当時、全宝協でも数個の放射化したクリソベリル・キャッツアイを鑑別しており、詳しい分析も試みた。その結果、46Scおよび59Feが検出され、明らかに人工的に中性子照射を行ったことが分かった。しかし、この種の放射化したクリソベリル・キャッツアイはその後まったく流通していないと思われる。

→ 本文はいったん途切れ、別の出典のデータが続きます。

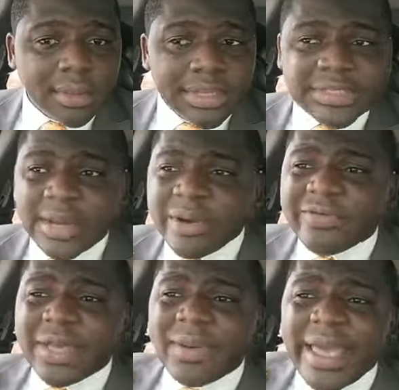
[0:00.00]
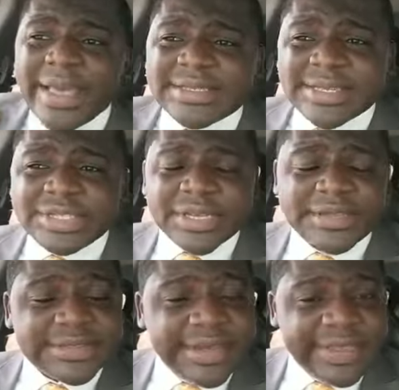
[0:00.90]
Some of them are
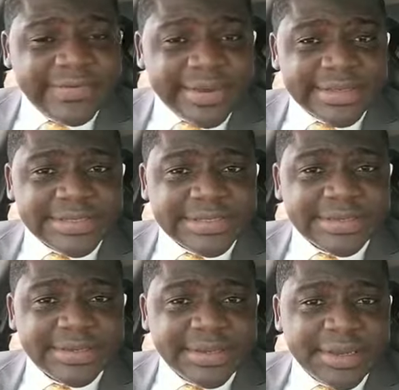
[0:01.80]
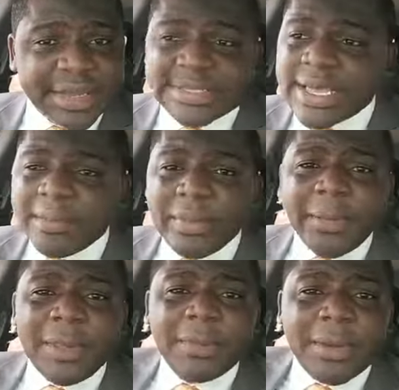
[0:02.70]
SHS leavers. Some may
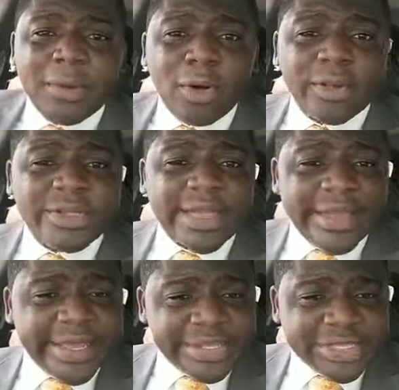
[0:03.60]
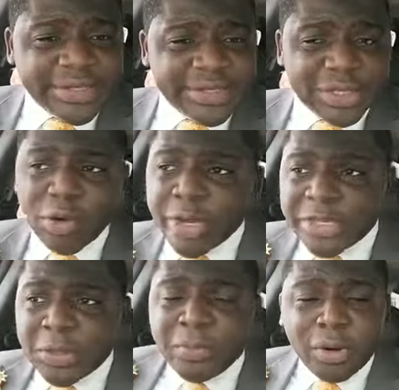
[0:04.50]
be holding an HND or a
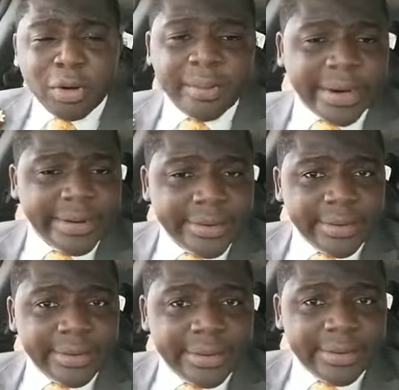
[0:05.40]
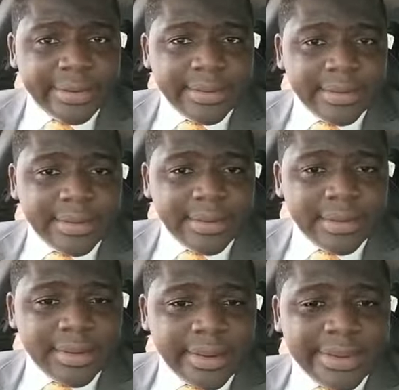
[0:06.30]
diploma.
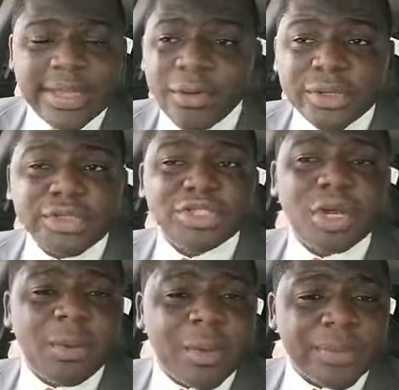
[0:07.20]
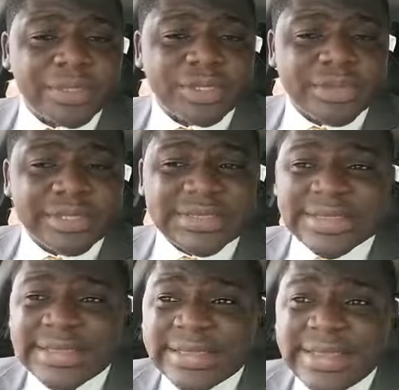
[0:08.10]
They want job opportunities.
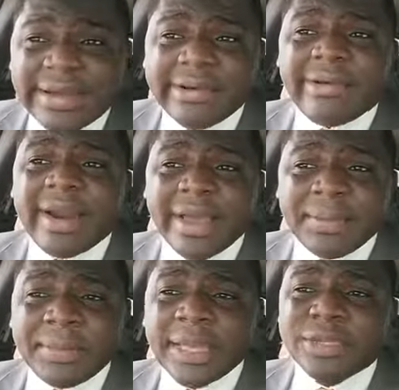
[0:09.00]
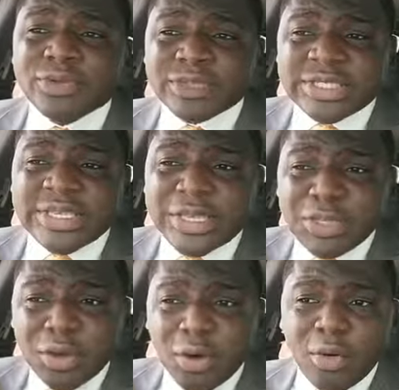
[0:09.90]
Is it a crime to seek
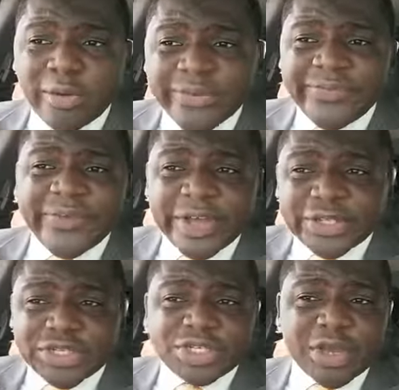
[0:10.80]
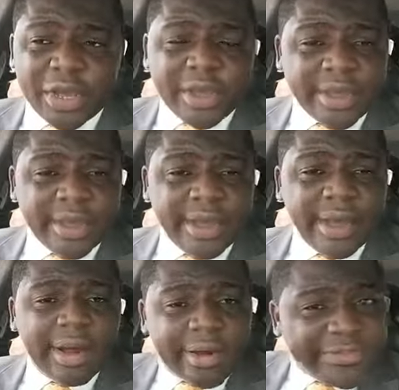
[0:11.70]
your own fair share
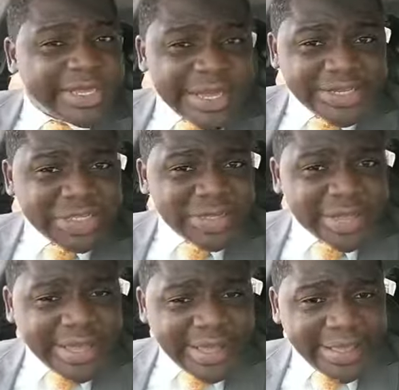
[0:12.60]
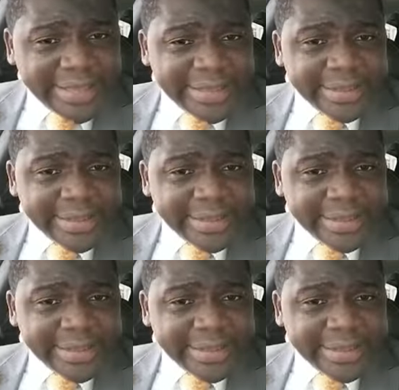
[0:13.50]
of the national cake?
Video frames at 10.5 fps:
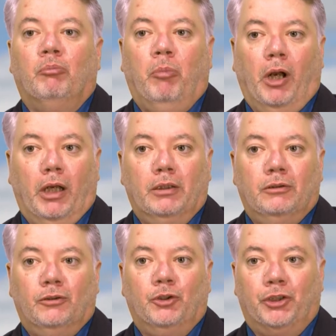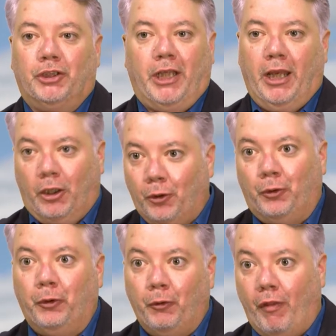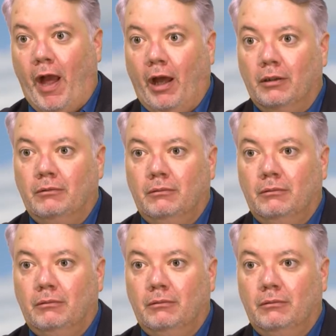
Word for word: But you just can't go do that.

 さて、このように人工的な照射によって放射化した石とは別に放射能を帯びた天然宝石が存在する。ジルコン、エカナイト、ウラニナイトやトリアナイトなどはウラン(U)
やトリウム(Th)を含有する鉱物で個体差はあるものの放射能を帯びている。ジルコンはしばしば宝石として用いられるが、ウラン、トリウムを不純物元素として含有するに過ぎず、その放射能が問題となることはない。トリアナイトはコレクター用の希少宝石であるが、主元素にトリウムを含みジルコンより放射能は強い。日本国内では、天然の放射性鉱物について1gあたり370Bq以上の放射性同位元素の濃度があり、数百グラム以上というオーダーの絶対量があれば届出が必要とされている。したがって、宝石用にカットされた放射性天然宝石を所有することには問題がない。しかし、トリアナイトのような強い放射性鉱物を皮膚に密着して使用した場合、皮膚の組織等価線量が問題になるかも知れないので常時着用は避けた方がよさそうである。

※全国宝石学協会ではご依頼いただいた商品すべてについてガイガー・カウンター等で放射能のチェックを行っております。